→ **Assignment**: Only the pictures are to be dropped; the rest of the data below is to be duplicated exactly.

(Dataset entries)
====

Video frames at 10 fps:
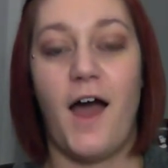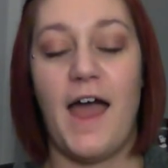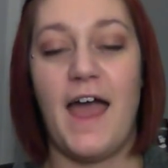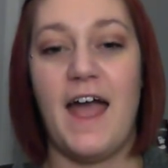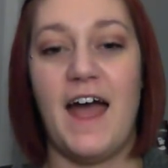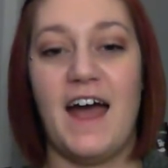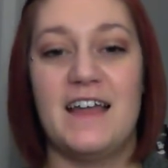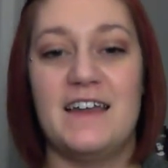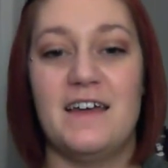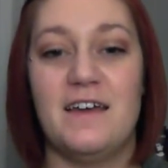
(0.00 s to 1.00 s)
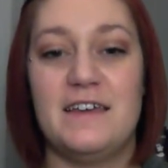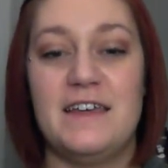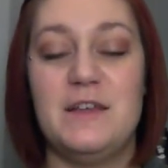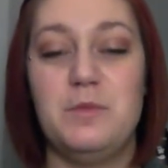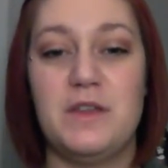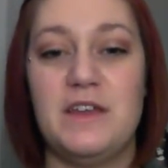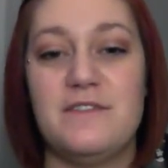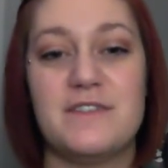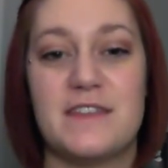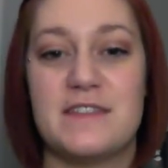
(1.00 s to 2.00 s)
and he
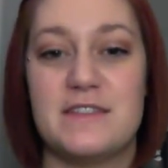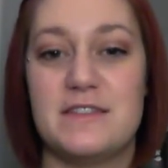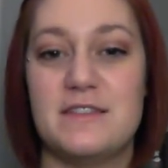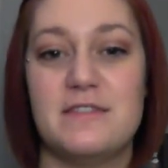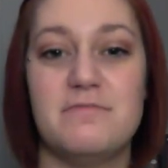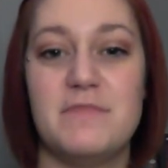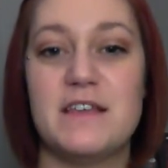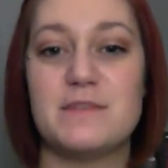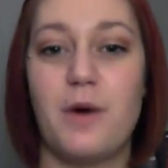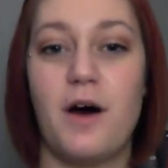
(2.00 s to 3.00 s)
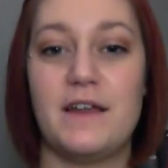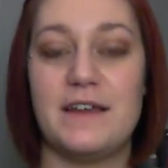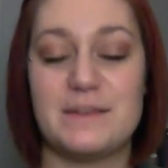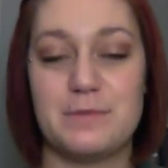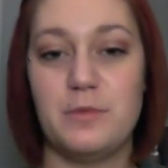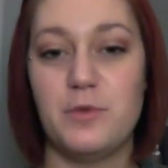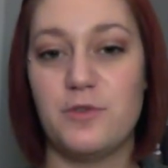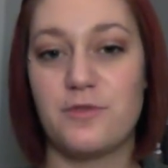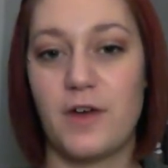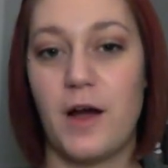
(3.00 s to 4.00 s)
believes that his body has been
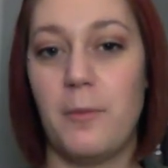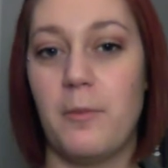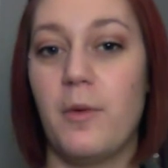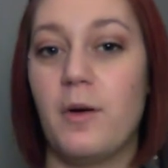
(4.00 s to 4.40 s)
moved from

====

→ **Answer to this task**:
Video frames at 10 fps:
(0.00 s to 1.00 s)
(1.00 s to 2.00 s)
and he
(2.00 s to 3.00 s)
(3.00 s to 4.00 s)
believes that his body has been
(4.00 s to 4.40 s)
moved from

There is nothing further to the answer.